Ну, и в общем, там, на Святой Елене, Недомерку оставалось только вспоминать. Насчет испанцев в «Песне о моем Силе» он вычитал что-то такое вроде «Чтоб хорошим быть вассалом, надобен сеньор хороший» и говорил по этому поводу так:
"Поражаться приходится, Лас-Каз, до чего ж иногда верно в книгах пишут – как гвозди вбивают, лучше не скажешь. Удивительный народ эти испанцы – у них даже женщины ворочали тяжеленные орудия и резали моих солдат – только вот с правителями им за всю их злосчастную историю не повезло ни разу! Покуда будущий Фердинанд VII лизал мне сапоги в Валансэ, его соотечественники выпускали французам кишки или брали Сбодуново без огневой поддержки, голыми, можно сказать, руками, на чистой злобе, вот как тот батальон, как, бишь, его? Второй батальон 326-го линейного. Вот-вот, ах, Бертран, что за день был там, у ворот Москвы! Последний полет орла. Мне порой еще кажется, что я стою на вершине холма, вдыхаю запах пороха, дымящегося над полем боя.

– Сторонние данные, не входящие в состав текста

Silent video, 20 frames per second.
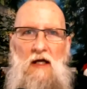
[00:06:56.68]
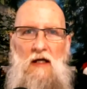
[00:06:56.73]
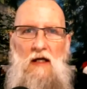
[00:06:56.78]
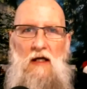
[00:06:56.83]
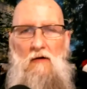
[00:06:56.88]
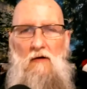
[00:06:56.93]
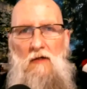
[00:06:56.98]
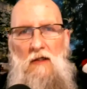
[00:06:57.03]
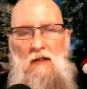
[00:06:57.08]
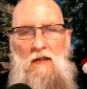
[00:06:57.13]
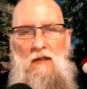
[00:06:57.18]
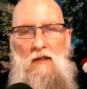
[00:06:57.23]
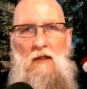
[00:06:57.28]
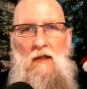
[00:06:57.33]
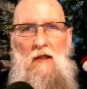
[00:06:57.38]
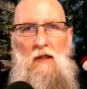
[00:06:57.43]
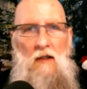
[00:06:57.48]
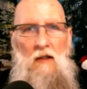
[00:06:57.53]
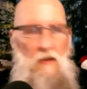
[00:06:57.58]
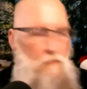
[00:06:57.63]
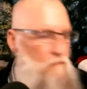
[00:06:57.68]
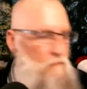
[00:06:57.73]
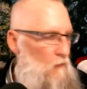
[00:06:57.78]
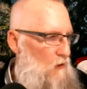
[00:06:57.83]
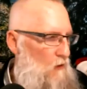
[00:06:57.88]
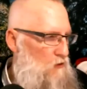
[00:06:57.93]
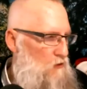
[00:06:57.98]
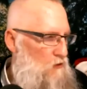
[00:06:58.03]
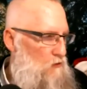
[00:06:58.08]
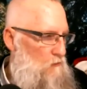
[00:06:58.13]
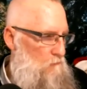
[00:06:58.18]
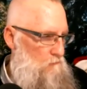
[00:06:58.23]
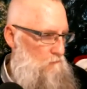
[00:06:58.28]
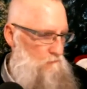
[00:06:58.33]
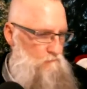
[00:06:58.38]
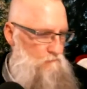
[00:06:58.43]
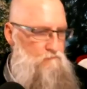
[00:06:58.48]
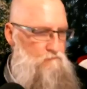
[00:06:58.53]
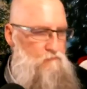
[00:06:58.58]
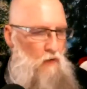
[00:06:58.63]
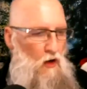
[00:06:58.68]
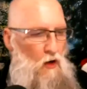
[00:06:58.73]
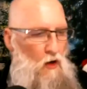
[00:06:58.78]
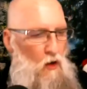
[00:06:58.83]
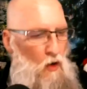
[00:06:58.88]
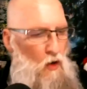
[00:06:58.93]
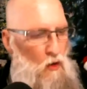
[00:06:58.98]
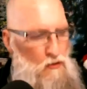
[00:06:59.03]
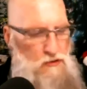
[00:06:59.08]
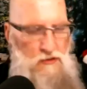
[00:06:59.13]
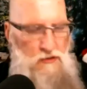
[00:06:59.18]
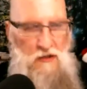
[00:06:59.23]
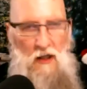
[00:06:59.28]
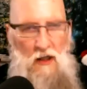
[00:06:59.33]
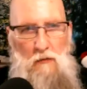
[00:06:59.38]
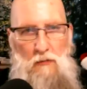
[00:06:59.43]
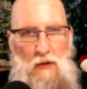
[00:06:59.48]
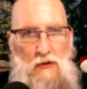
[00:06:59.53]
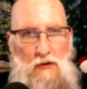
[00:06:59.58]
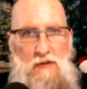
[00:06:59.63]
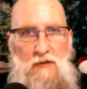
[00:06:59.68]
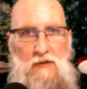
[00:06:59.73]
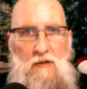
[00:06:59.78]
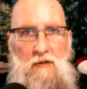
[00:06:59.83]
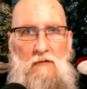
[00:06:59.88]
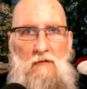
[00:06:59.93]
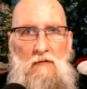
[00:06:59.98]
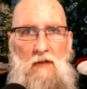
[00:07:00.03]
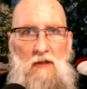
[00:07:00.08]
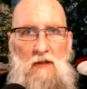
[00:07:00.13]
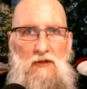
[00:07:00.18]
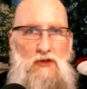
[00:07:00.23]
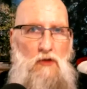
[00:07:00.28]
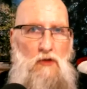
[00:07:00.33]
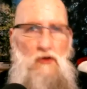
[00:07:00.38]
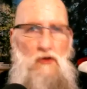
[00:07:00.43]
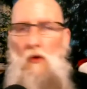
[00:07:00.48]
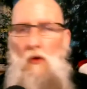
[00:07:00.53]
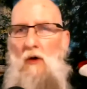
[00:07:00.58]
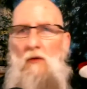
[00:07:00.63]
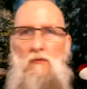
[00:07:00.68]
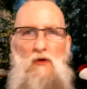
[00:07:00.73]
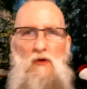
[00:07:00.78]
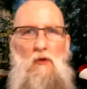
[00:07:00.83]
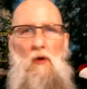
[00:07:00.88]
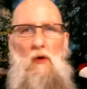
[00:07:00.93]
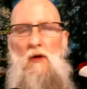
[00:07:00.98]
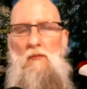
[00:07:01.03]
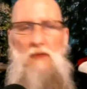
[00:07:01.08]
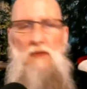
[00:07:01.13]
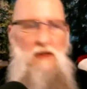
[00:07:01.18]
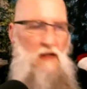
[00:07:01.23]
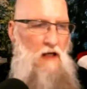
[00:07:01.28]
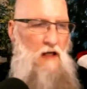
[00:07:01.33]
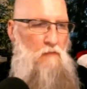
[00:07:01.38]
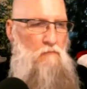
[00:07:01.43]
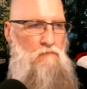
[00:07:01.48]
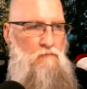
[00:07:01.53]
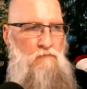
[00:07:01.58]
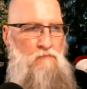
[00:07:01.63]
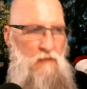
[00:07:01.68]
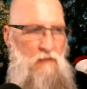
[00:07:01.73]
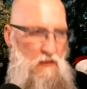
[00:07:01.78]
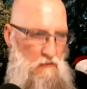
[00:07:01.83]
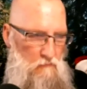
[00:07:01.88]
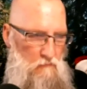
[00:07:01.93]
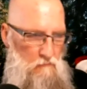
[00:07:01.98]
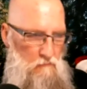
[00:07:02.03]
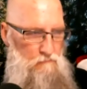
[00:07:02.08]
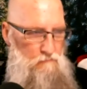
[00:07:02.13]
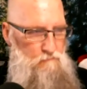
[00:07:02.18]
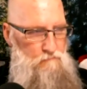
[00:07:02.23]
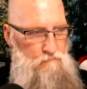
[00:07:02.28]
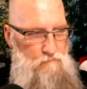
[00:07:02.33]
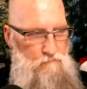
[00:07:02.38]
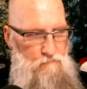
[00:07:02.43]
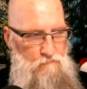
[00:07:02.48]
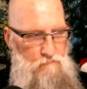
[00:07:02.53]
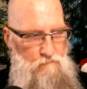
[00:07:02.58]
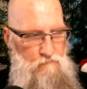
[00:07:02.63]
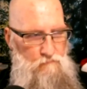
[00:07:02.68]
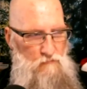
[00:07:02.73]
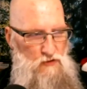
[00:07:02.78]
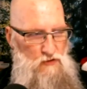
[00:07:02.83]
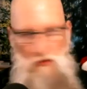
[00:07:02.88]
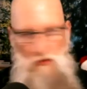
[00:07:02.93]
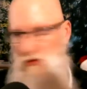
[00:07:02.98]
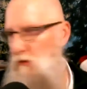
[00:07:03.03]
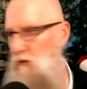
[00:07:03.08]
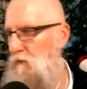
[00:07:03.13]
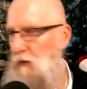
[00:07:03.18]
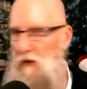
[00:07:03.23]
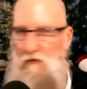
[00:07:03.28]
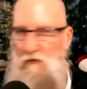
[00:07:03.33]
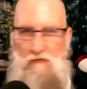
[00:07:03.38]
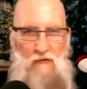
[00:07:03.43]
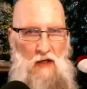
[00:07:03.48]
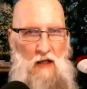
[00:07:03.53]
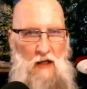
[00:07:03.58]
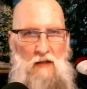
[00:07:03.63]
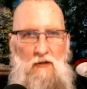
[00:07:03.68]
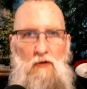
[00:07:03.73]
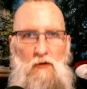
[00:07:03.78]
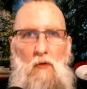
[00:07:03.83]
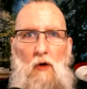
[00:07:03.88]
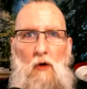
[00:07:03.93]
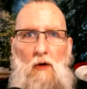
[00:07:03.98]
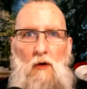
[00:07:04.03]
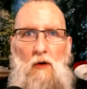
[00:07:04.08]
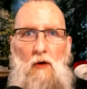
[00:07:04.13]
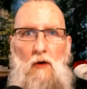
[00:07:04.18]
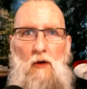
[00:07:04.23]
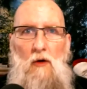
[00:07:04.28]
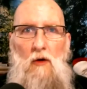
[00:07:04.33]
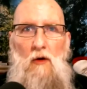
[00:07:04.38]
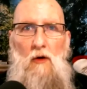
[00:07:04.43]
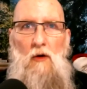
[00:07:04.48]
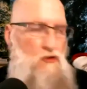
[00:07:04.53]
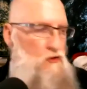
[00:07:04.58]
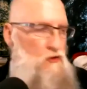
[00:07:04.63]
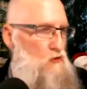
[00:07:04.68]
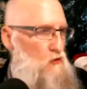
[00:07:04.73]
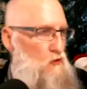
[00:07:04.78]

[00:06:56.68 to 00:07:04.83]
area. Are you a host type person? And so you want to be that social butterfly. You want to make sure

И так далее. Бонапарт на этом месте обычно кривил губы в ностальгической гримасе, а блики от играющего в камине пламени пробегали по его лицу, словно воспоминания. Ах, Лас-Каз, как я люблю запах пороха. Ничто с ним не сравнится.
Так пахнет слава.
– И знаешь ли, что я тебе скажу, Лас-Каз? У меня хотят отнять мою славу, но что было – то было, а из были небылицу сделать не получится, хоть лопни.
На этом месте Бонапарт силой воображения переносился на холм перед Сбодуновом, и снова видел перед собой поле сражения, Ворошильский брод, недавно отбитый Неем, захваченный французами городок, и снова слышал за спиной восторженный рокот раззолоченной свиты: «Блестящая победа, ваше величество, истинно – день славы пришел», – и снова все эти маршалы, генералы, адъютанты поздравляли его, словно Сбодуново взял он лично, а не четыреста отчаянных испанцев, действовавших на свой страх и риск.
– Великий день, государь.
– И-и-историческая по-по-беда, ваше величество.
– Можно считать, ваше величество, дело сделано. Теперь Москва – у нас в кармане.
И бурно рукоплескали – хлоп-хлоп – как на галерке, устраивая Недомерку овацию, а ординарцы обносили императорскую главную квартиру шампанским, и все маршалы с генералами пили за успех прошлый и будущий. Что тут скажешь, ваше величество, одно слово – аллонзанфан.
Царю Александру – крышка. Ну, и прочее в том же роде.
Тут на склоне холма появляется Мюрат. Уезжал, демонстрируя высшую школу верховой езды, чуть склонясь в седле на левый бочок, цыганским принцем, разодевшимся для итальянской оперетки, из-под кивера – кудряшки, в ушах сережки, обтянутые чикчирами ляжки. А возвращается, покуда прочие маршалы, толпясь вокруг императора, предаются ликованию, некто черный от пороховой гари, доломан в лоскуты располосован, ментик в трех местах пробит, да и взгляд у него, знаете, как утех, кому пришлось сколько-то времени скакать стремя о стремя с тремя всадниками Апокалипсиса, когда, нещадно шпоря коня, бросаешь его в карьер, чтобы одолеть эту тысячу шагов, длиннее которых не бывало пока в твоей жизни, и совсем не уверен, доберешься ли до конечной станции или ссадят тебя на полдороге. Недурно бы вспомнить, что на них с Неем приходится наибольший во всей Великой Армии запас отваги на квадратный метр. Недурно бы вспомнить, что маршал Мюрат спустился в зев преисподней, а теперь возвращается, везя охапку русских знамен, взятых с бою.